Automating PSIM with Hyperstudy vs Scripting


The primary goal of this article is to highlight the advantages of Altair HyperStudy over making scripts to process data produced by PSIM. This article does not delve into the implementation details of a script or a Hyperstudy file. If you are not familiar with these yet, please refer below for the Hyperstudy and here for the PSIM integration into Compose.
To better illustrate these advantages, we will use a buck converter in PSIM, as shown in the schematic below.
Task
The task that has to be implemented is to choose which LC filter we should use, depending on our application and load (R). So, we are going to plot the output voltage (Vout) for different values of L, C, R.
LSpace: 10e-6 – 90e-6 H, 5 values
CSpace: 10e-6 – 50e-6 F, 5 values
RSpace: 1 – 10 Ohm, 5 values
You can find all the files attached in this article.
The scripts are .oml files. However, you can write them in Python, but first you should visit the article here.
Scripting – Altair Compose
The implementation code provided below plots the output voltage for every combination of L, C, and R, totaling 125 combinations.
It is evident that post-processing the output data is challenging and time-consuming. Finding the optimal combination that meets your application's requirements (such as ripple, overshoot, and output voltage) can be particularly difficult.
Hyperstudy
In HyperStudy, the implementation is much simpler. We define the bounds for each decision variable,
and Hyperstudy runs the simulation for every combination of L, C,R
The last but not the least, a very useful advantage of using of Hyperstudy instead of scripting is its post – processing tools like Data Sources Tool, which can help us plot and debug every voltage and current measurement defined in the PSIM schematic separately for every simulation run. In our case, we can plot the output voltage (Vout).
Furthermore, there are a lot of similar tools like 3D scatter and Linear Effects tool which may be useful depending on our application.
Conclusions
This task took me about 8 hours longer in Compose than in HyperStudy. It's important to consider that we may have more decision variables and a more complex objective function.
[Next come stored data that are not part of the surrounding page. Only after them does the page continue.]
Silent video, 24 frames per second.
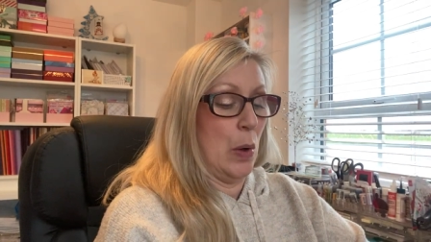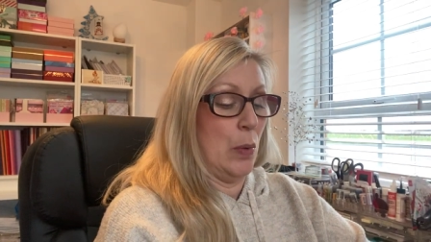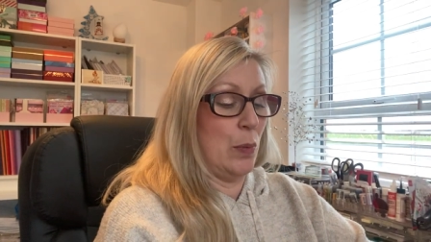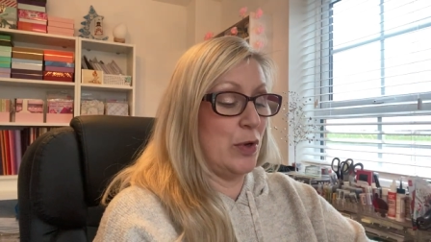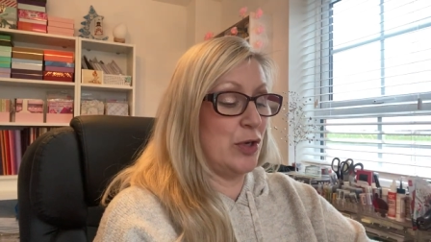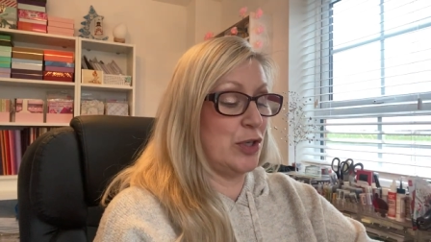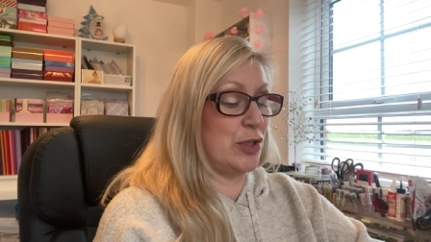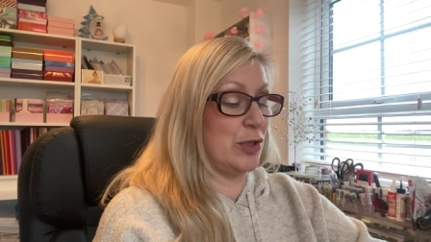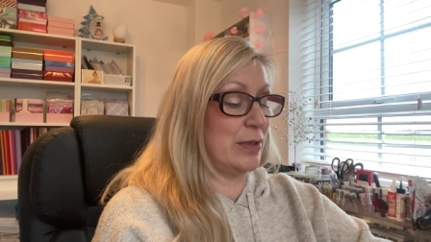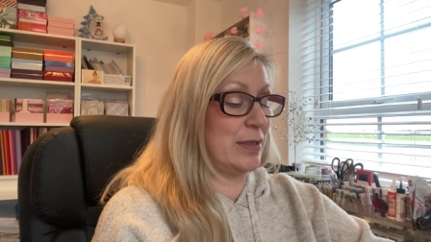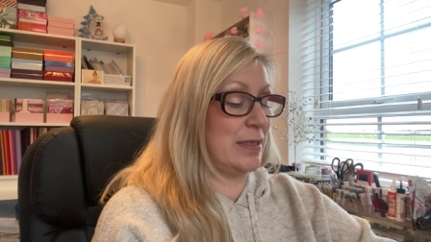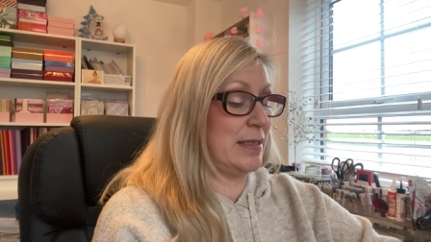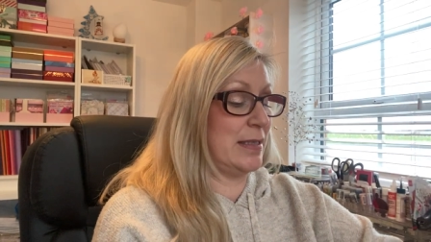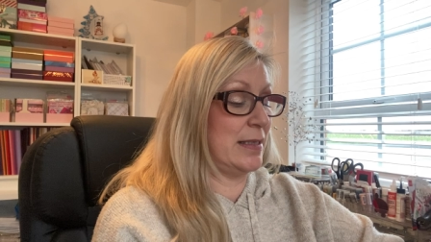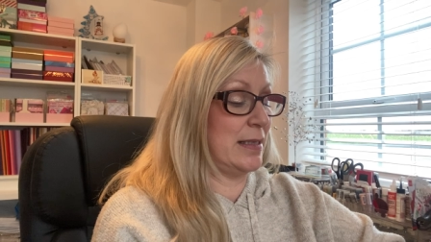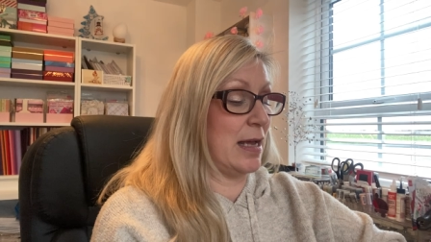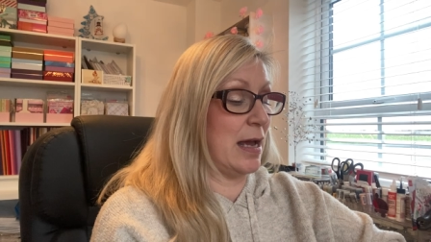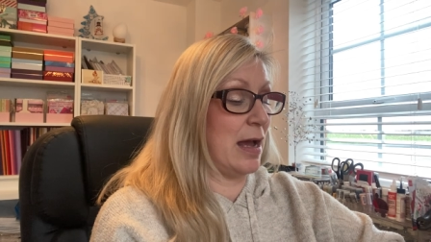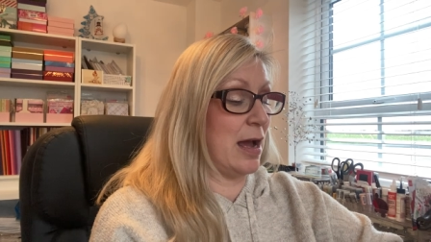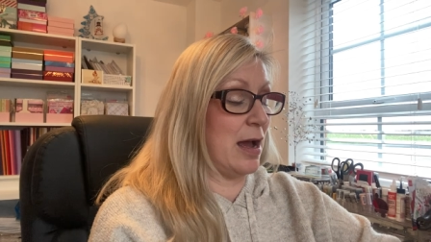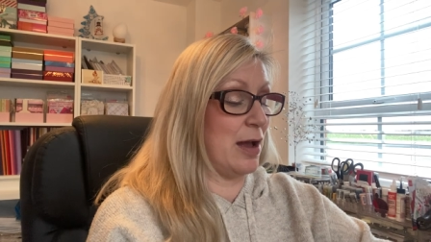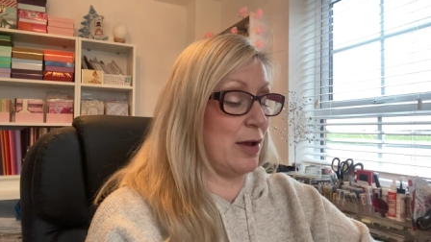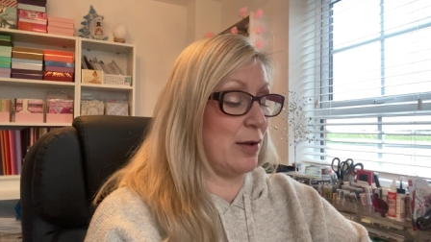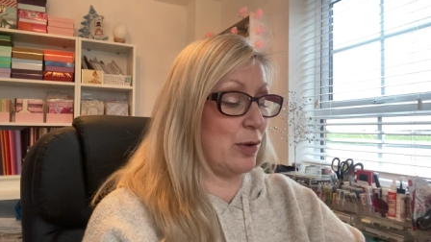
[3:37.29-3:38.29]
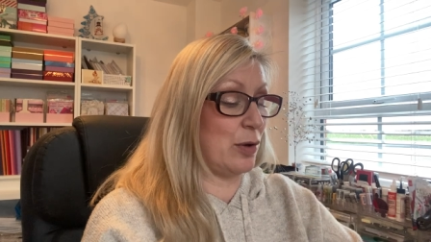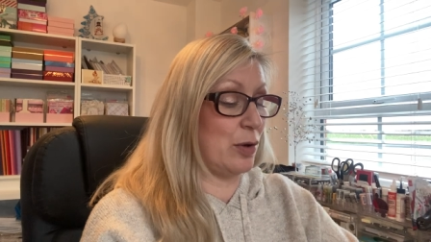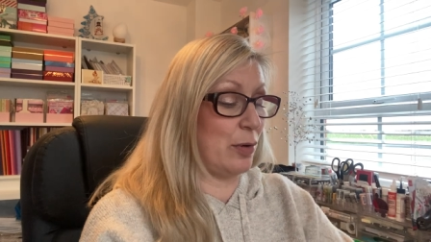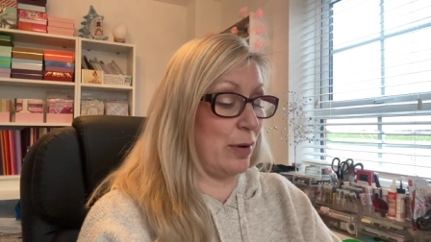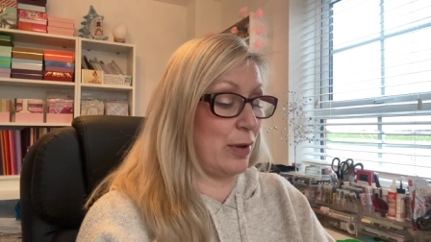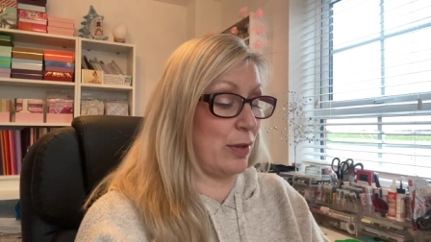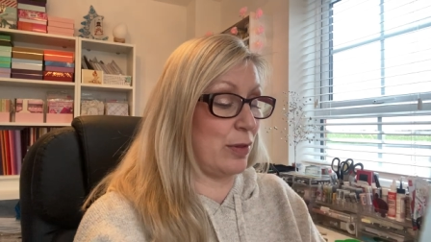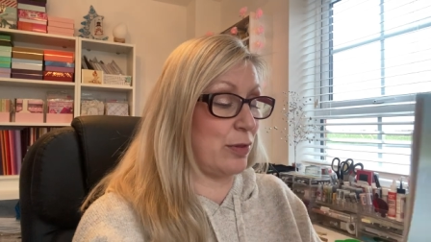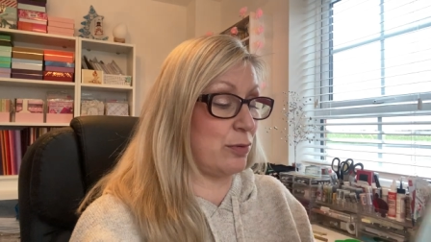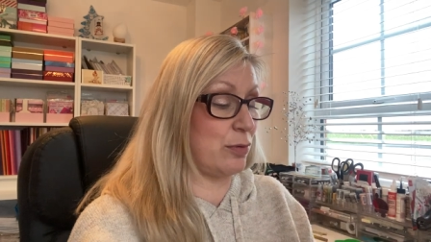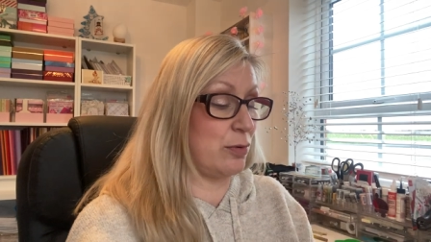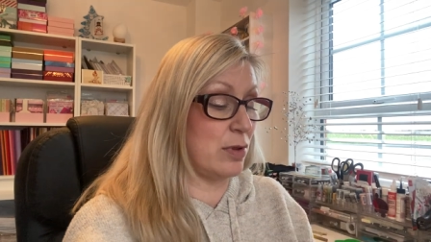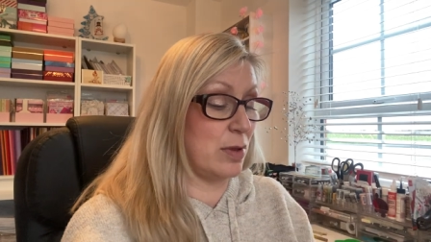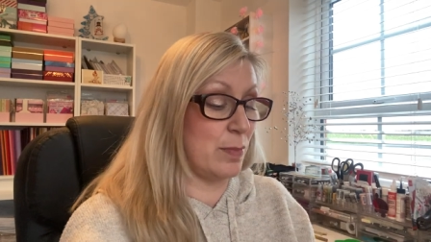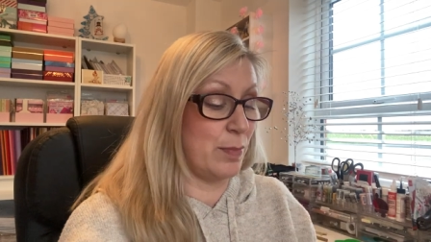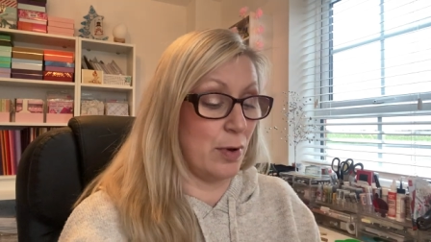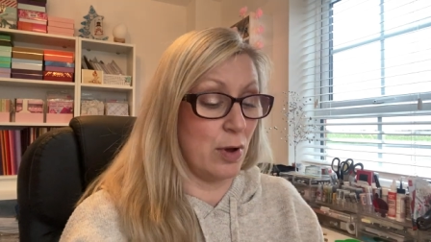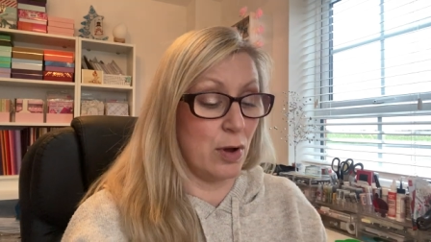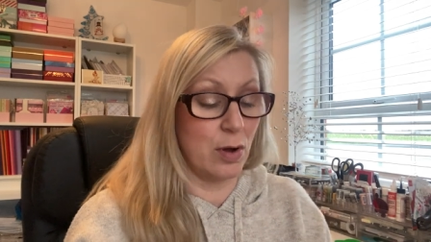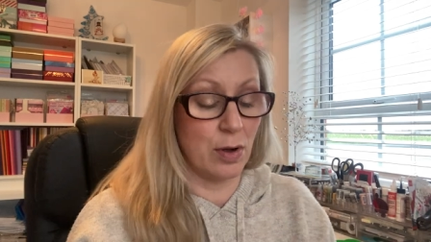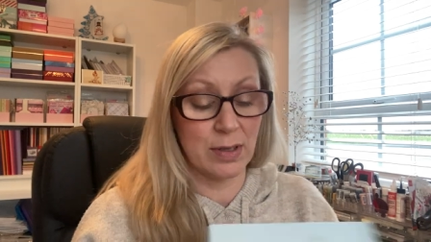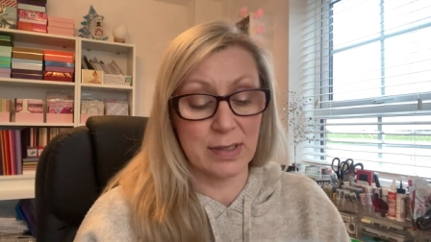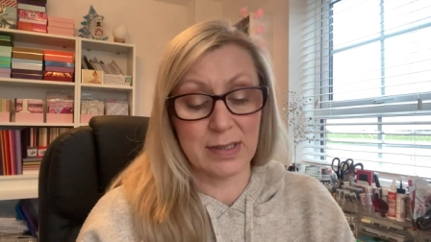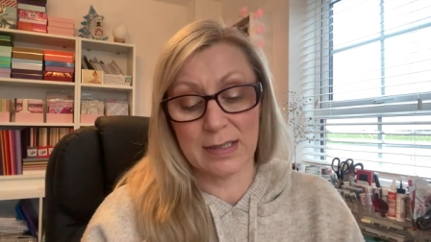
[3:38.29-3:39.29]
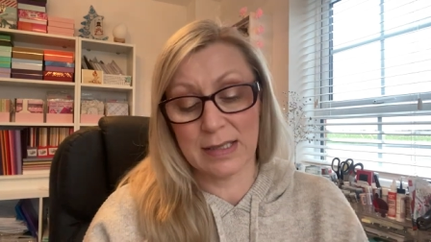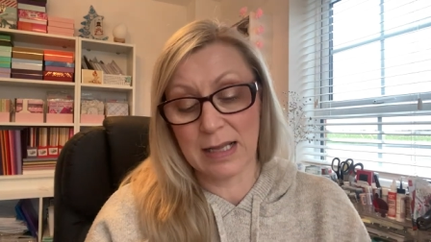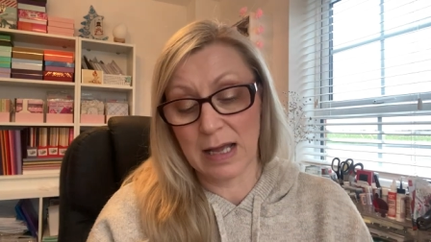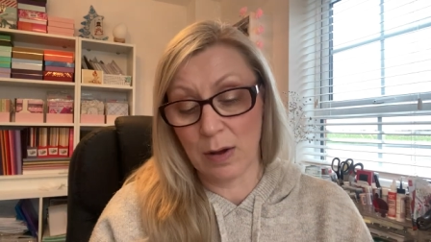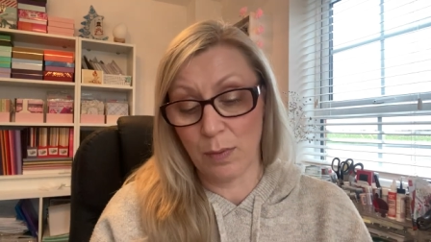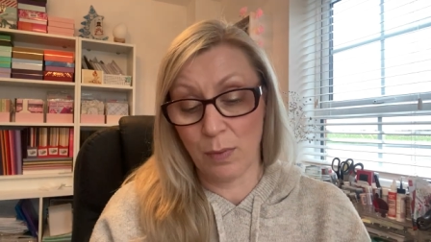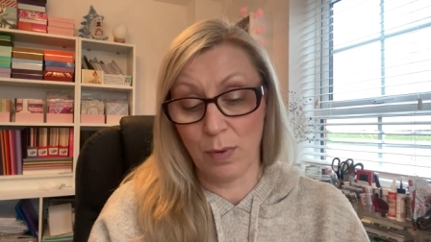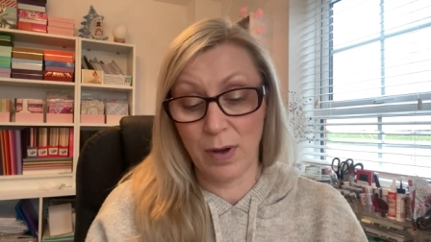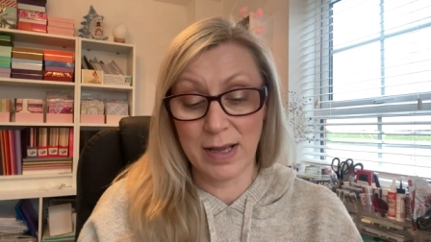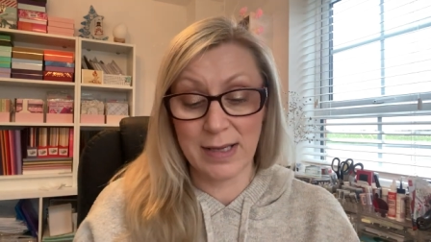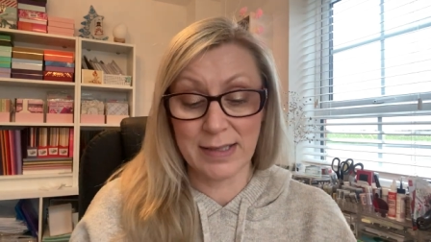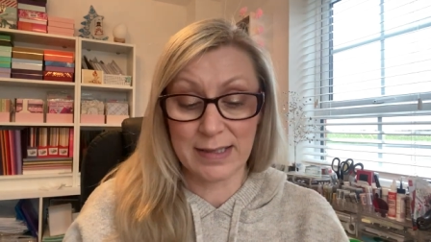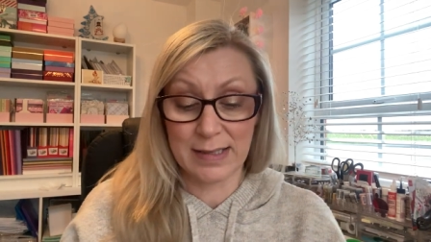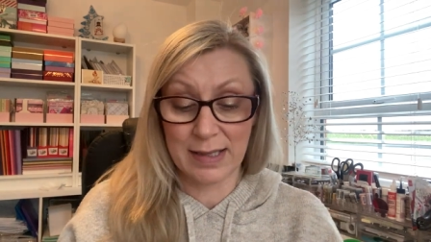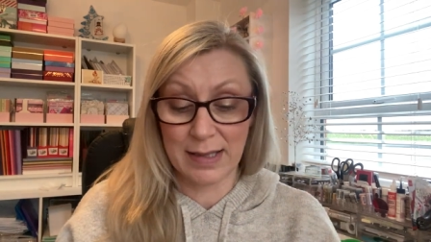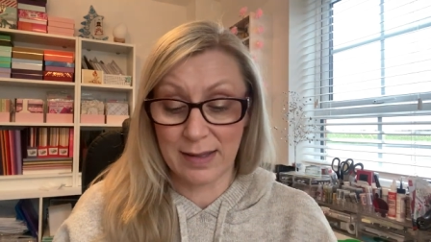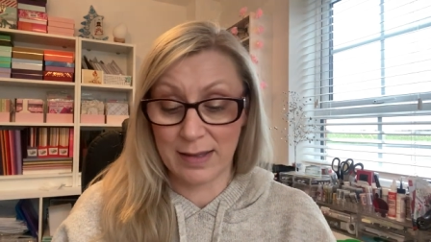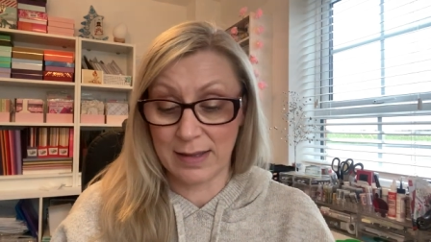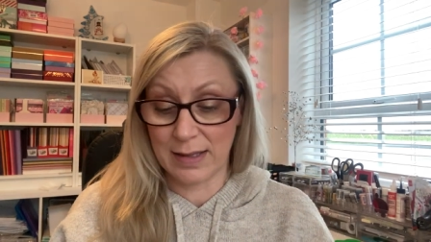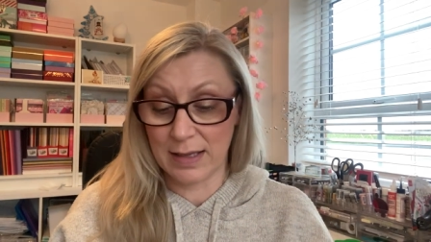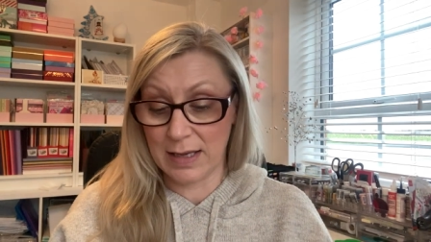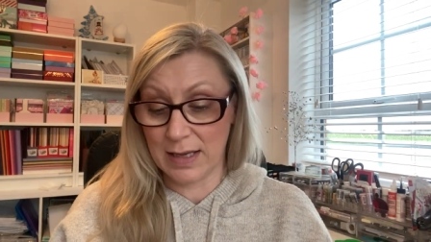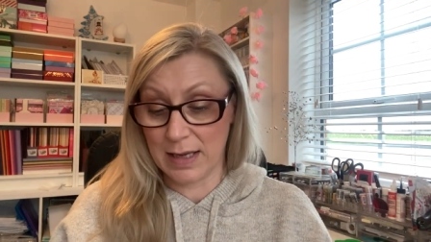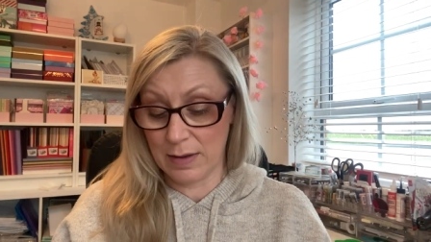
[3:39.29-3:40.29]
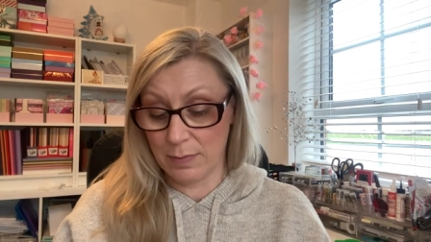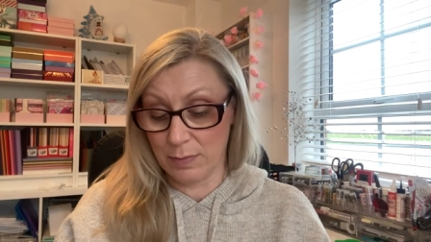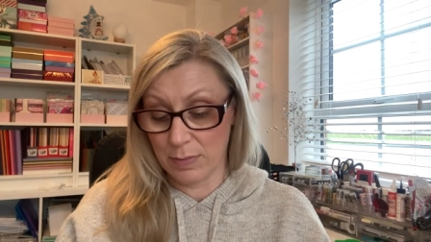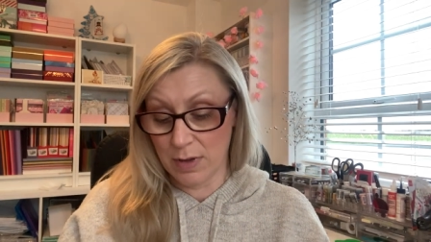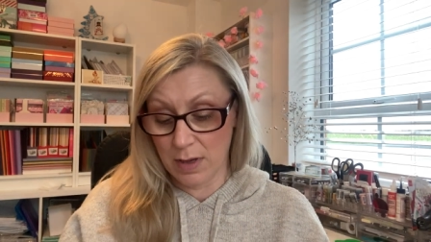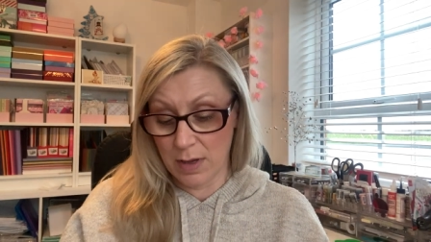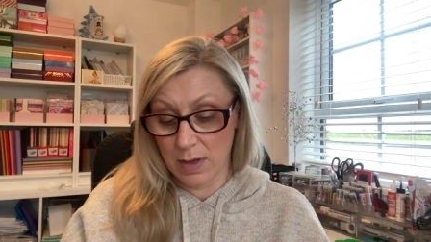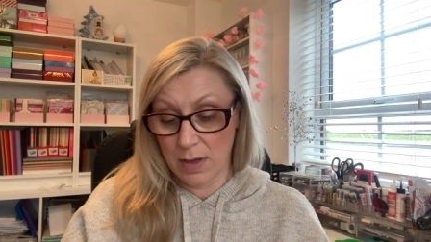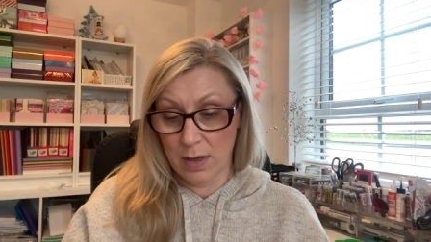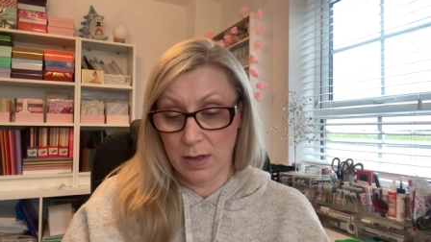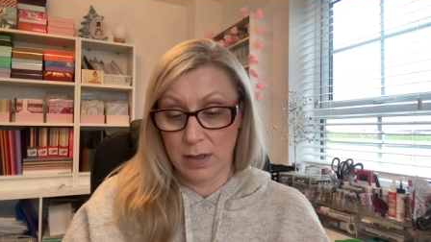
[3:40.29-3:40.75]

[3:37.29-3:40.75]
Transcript: we shall start going through the box. Now, what is the theme?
In conclusion, using HyperStudy offers several advantages:
Time-saving: You can save a significant amount of time.
No programming skills required: You don't need to have programming skills.
Meaningless labor abstracted: You can add your own scripts - the set up is handled by Hyperstudy.
Improved data post-processing: You can post-process data more effectively and easily.
Consistent time investment: The time required remains the same regardless of the problem's complexity.